The pore throat radius can be converted by T2 relaxation time49,51.

$$\frac{1}{{T}_{2}}=\frac{1}{{T}_{2b}}+\frac{1}{{T}_{2s}}+\frac{1}{{T}_{2d}}$$
(3)

where \({T}_{2b}\) is the transverse relaxation time of the pore fluid in a sufficiently large vessel, ms; \({T}_{2s}\) is the transverse relaxation time caused by surface relaxation, ms; \({T}_{2d}\) is the transverse relaxation time of pore fluid caused by diffusion in a magnetic field gradient, ms.

Surface relaxation plays a significant role when a short recovery time is used, and the pores only contain saturated fluid, and \({T}_{2}\) is directly proportional to pore size:

$$\frac{1}{{T}_{2}}\approx \frac{1}{{T}_{2s}}={\rho }_{2}(\frac{S}{V})$$
(4)

where \({\rho }_{2}\) is the \({T}_{2}\) surface relaxation rate, μm /ms; \(\frac{S}{V}\) is the specific surface area of pores, 1/μm.

S/V can be calculated as a function of a pore’s dimensionless shape factor, Fs, and radius, r (μm):

$$\frac{S}{V}=\frac{{F}_{s}}{r}$$
(5)

Therefore, according to Formula (4) and Formula (5),

$$\frac{1}{{T}_{2}}={\rho }_{2}\frac{{F}_{s}}{r}$$
(6)

Define:

$$C={\rho }_{2}{F}_{s}$$
(7)

Then:

$${r=T}_{2} \cdot C$$
(8)

As the relaxation rate and pore shape factor Fs can be roughly regarded as constants for a specific core, coefficient C should also be a constant. After obtaining C, the NMR spectrum can be converted into the pore throat radius distribution. Scholars have proposed a number of NMR capillary curve construction methods based on mercury injection data calibration for calculating C value52,53,54. An improved similarity comparison method is used in this study. Accumulate from the largest pore on the right boundary to the smallest pore on the left boundary. Choose the pore throat radius range measured by mercury injection in the right accumulation curve as the comparable interval of NMR pore throat radius.

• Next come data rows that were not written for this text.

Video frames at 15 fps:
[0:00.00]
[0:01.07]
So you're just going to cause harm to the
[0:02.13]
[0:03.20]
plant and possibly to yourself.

Construct the spectral conversion pore throat radius distribution curve using the longitudinal interpolation method and the least square method, and find the best conversion coefficient C value between the \({T}_{2}\) value and the pore throat radius52. The conversion coefficients between T2 time and pore radius for samples 1, 2, and 3 are 0.093, 0.107, and 0.068 m/ms, respectively.

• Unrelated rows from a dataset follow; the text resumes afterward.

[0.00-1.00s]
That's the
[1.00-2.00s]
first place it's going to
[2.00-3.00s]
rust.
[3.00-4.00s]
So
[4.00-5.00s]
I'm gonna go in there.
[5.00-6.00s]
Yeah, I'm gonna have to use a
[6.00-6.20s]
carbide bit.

Factors affecting the accuracy of experiment results

The following factors may affect the accuracy of experiment results:

  1. (1)

    The density of perfluorinated oil is 1.8 g/cm3, which is much higher than that of crude oil and water.

  2. (2)

    The interaction of perfluorinated oil with water and chemical agent is different from that of crude oil with water and chemical agent.

  3. (3)

    In the process of displacement, the experiment must be interrupted for NMR detection, which has an effect on the measurement of oil and water and the distribution of oil and water in the core.

Results and analysis

Reservoir physical property characteristics

As can be seen from Table 1, the wettability of the three samples after long-term water injection development is weak hydrophilic. Therefore, the difference in reservoir physical properties between the three samples in this study is primarily reflected in differences in microscopic pore throat structure and permeability. The reservoir physical properties of the three samples differ significantly, according to the classification of porosity and permeability of clastic reservoirs in the Evaluating Methods of Oil and Gas Reservoirs (SY/T6285-2011) and the results of the scanning electron microscopy and high-pressure mercury injection analysis. Sample 1 has the highest permeability; it has ultrahigh porosity and ultrahigh permeability, has good sorting, a smooth particle surface, well-developed primary pores (Fig. 3a), and good pore connectivity. Sample 1 exhibits a dissolution phenomenon that exists in albite particles and the mixed layer filled between particles (Fig. 3b), forming secondary pores, a long gentle section of mercury inlet curve, and a low displacement pressure (Fig. 4a). Sample 2 has medium permeability and is an ultrahigh porosity and ultrahigh permeability reservoir with the best sorting, smooth particle surface, mainly primary pores, and acceptable pore connectivity (Fig. 3c). Calcite, flaky mixed layer, and siderite are filled between particles; calcite can be dissolved (Fig. 3d). The gentle section of the mercury inlet curve is longer, and the displacement pressure is small (Fig. 4b). Sample 3 has low permeability, is a high porosity and high permeability reservoir, and is sorted with relatively few primary pores and poor pore connectivity (Fig. 3e). Furthermore, the intergranular pores are filled with apatite, hexagonal kaolinite, flaky illite mixed layer, etc. (Fig. 3f). The gentle section of the mercury inflow curve is short and not obvious, and the displacement pressure is high (Fig. 4c).

Figure 3
figure 3

Microscopic reservoir characteristics of experimental samples (P pore, Ab albite, I/S illite-montmorillonite mixed layer, Sd siderite, Cal calcite, Ap apatite, Kln kaolinite).

Figure 4
figure 4

High pressure mercury injection curve of experimental sample.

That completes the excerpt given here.